**Description of the task**
Please print each entry below exactly as it stands, but without any pictures.

:::::

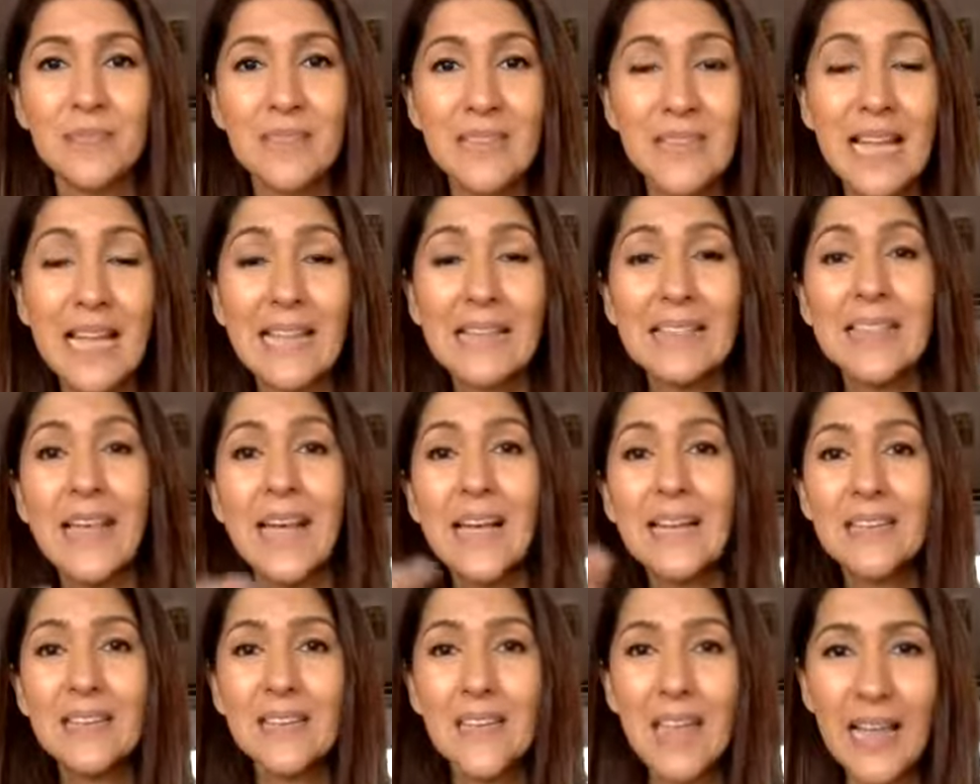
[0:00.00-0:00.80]
And
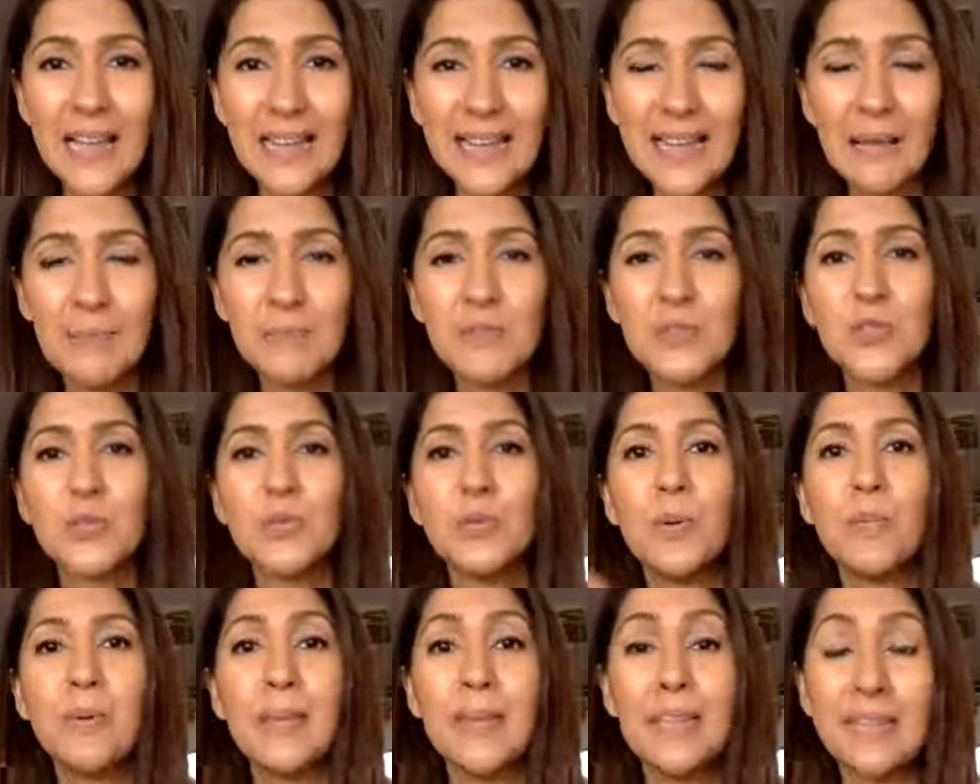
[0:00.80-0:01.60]
that, I kept
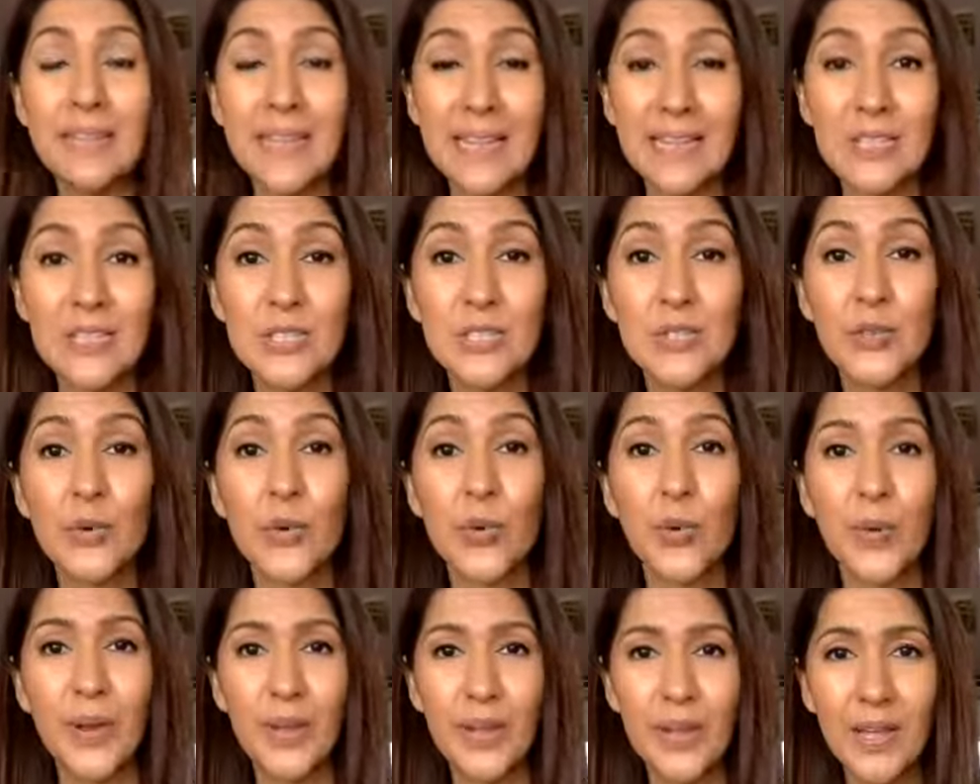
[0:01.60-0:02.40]
swimming in that
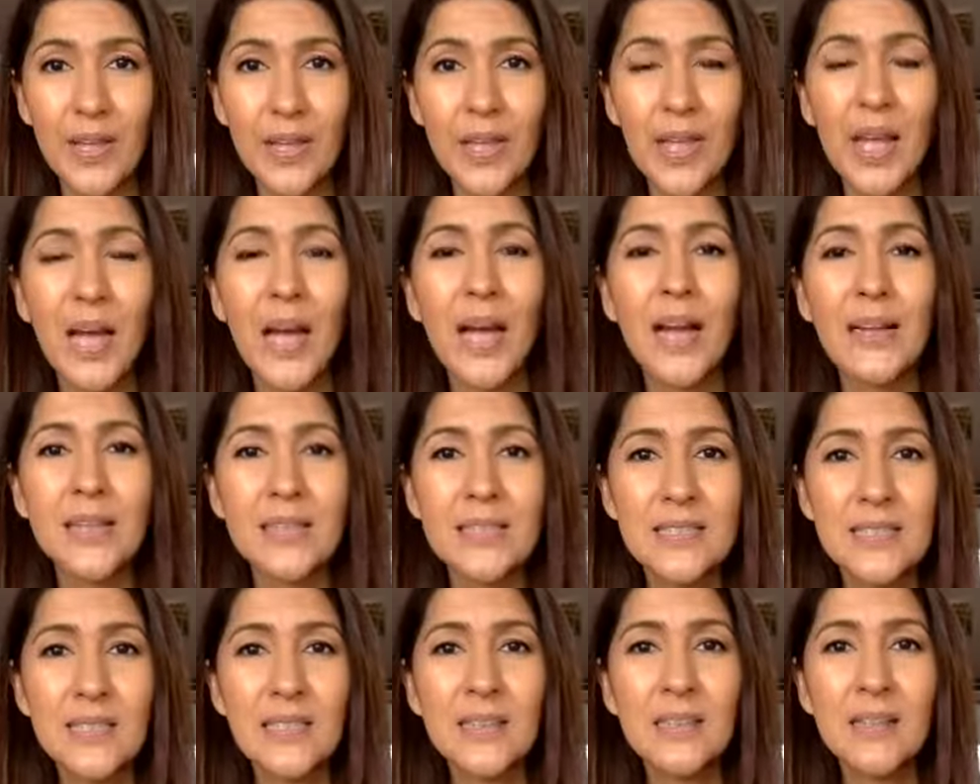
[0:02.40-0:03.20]
story
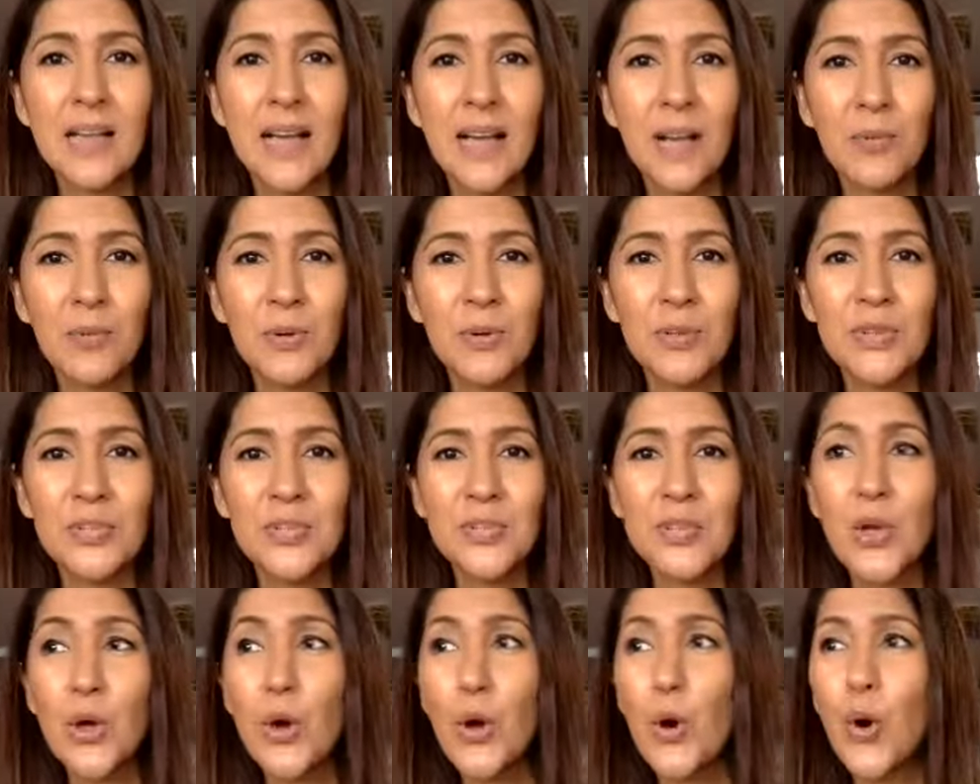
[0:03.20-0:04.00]
until I
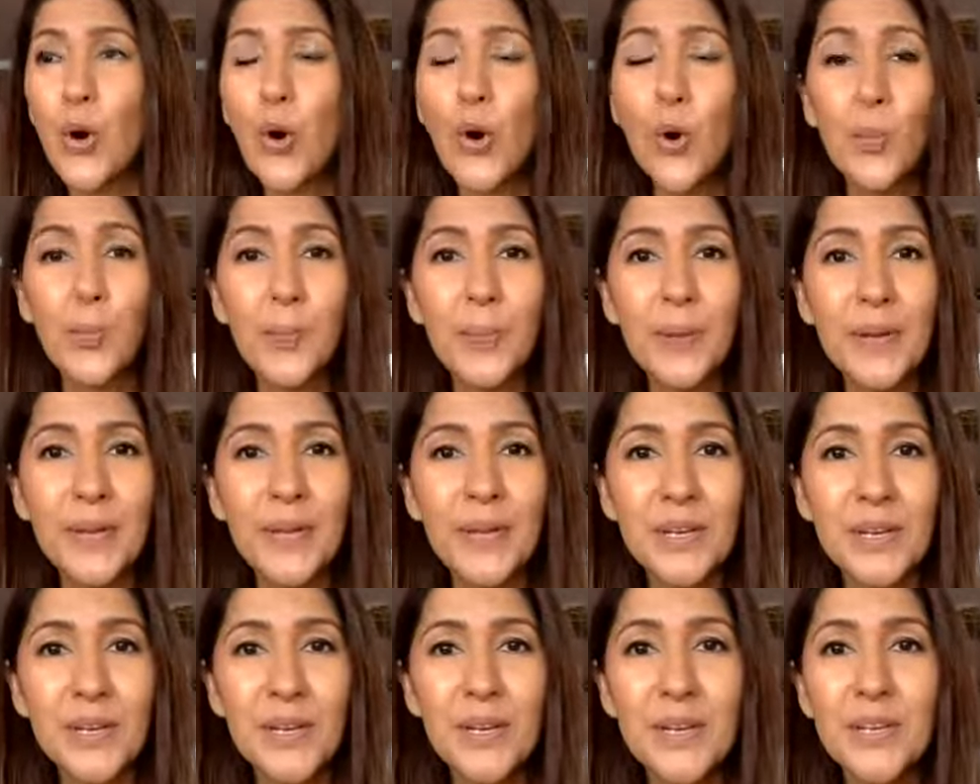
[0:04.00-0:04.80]
was
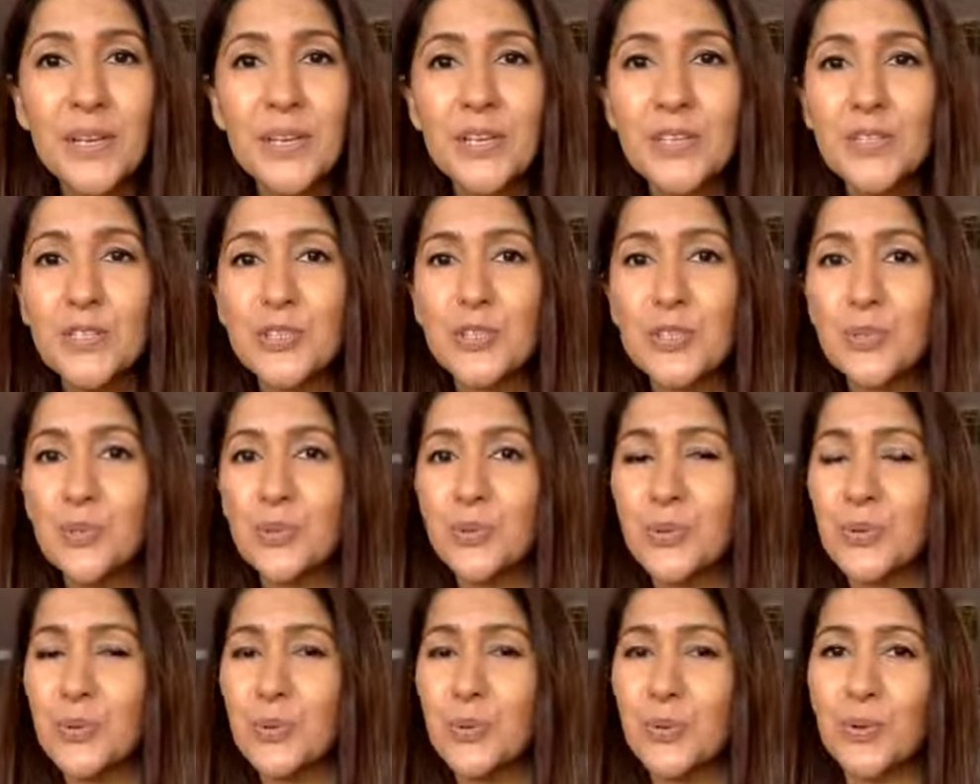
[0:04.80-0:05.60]
open
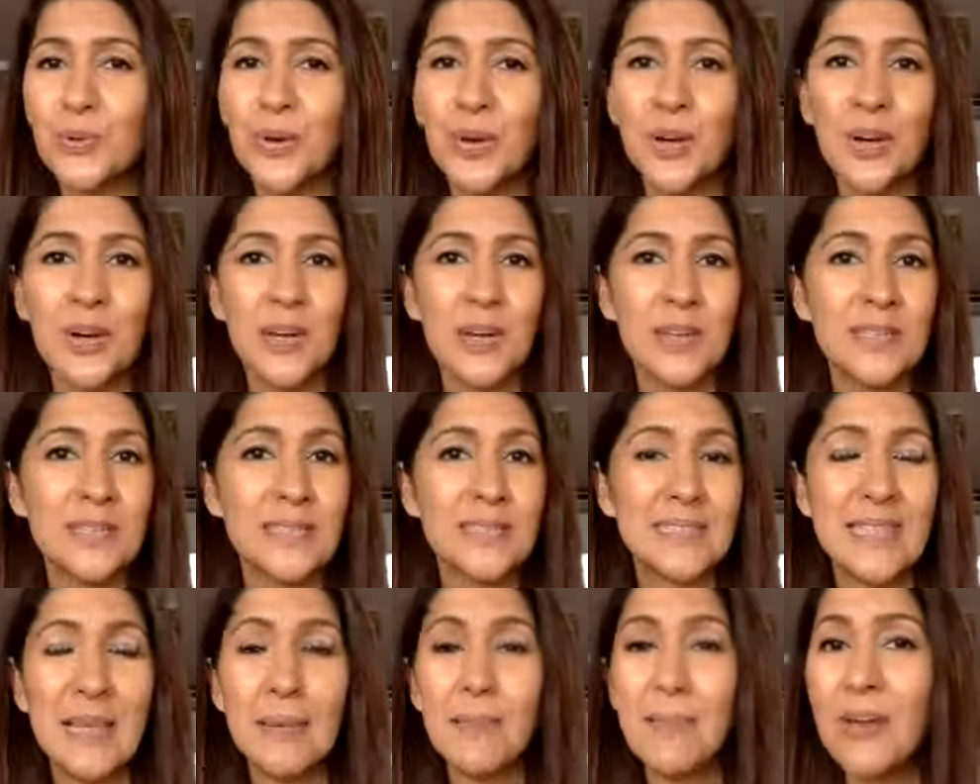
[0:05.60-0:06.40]
to a
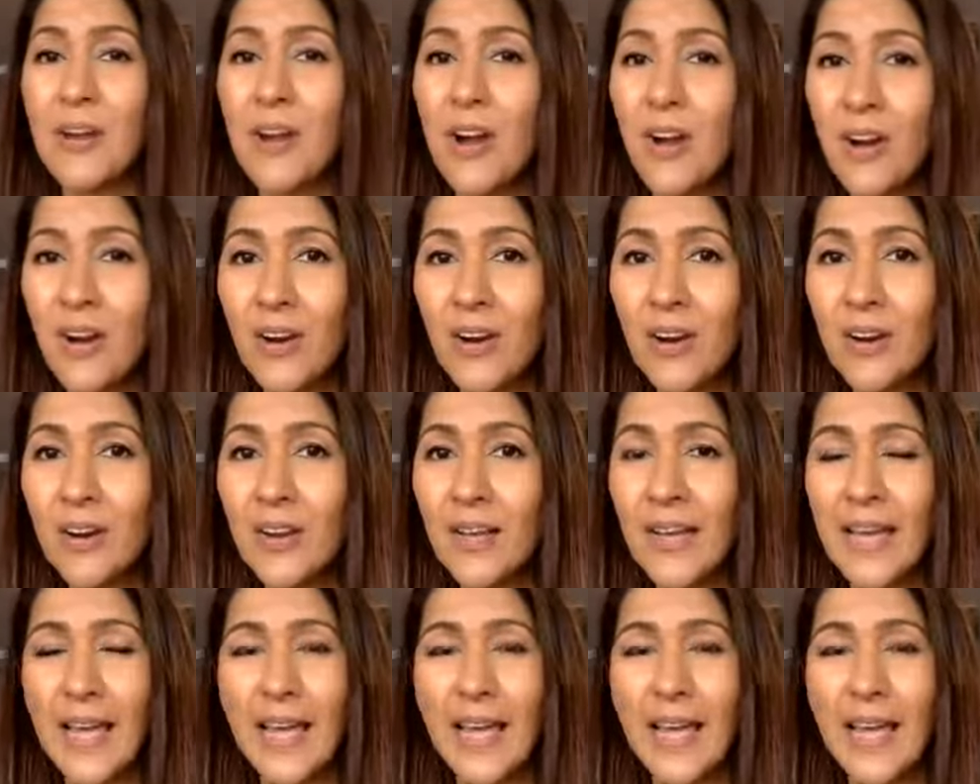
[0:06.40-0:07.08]
seminar.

:::::

**Written answer**
[0:00.00-0:00.80]
And
[0:00.80-0:01.60]
that, I kept
[0:01.60-0:02.40]
swimming in that
[0:02.40-0:03.20]
story
[0:03.20-0:04.00]
until I
[0:04.00-0:04.80]
was
[0:04.80-0:05.60]
open
[0:05.60-0:06.40]
to a
[0:06.40-0:07.08]
seminar.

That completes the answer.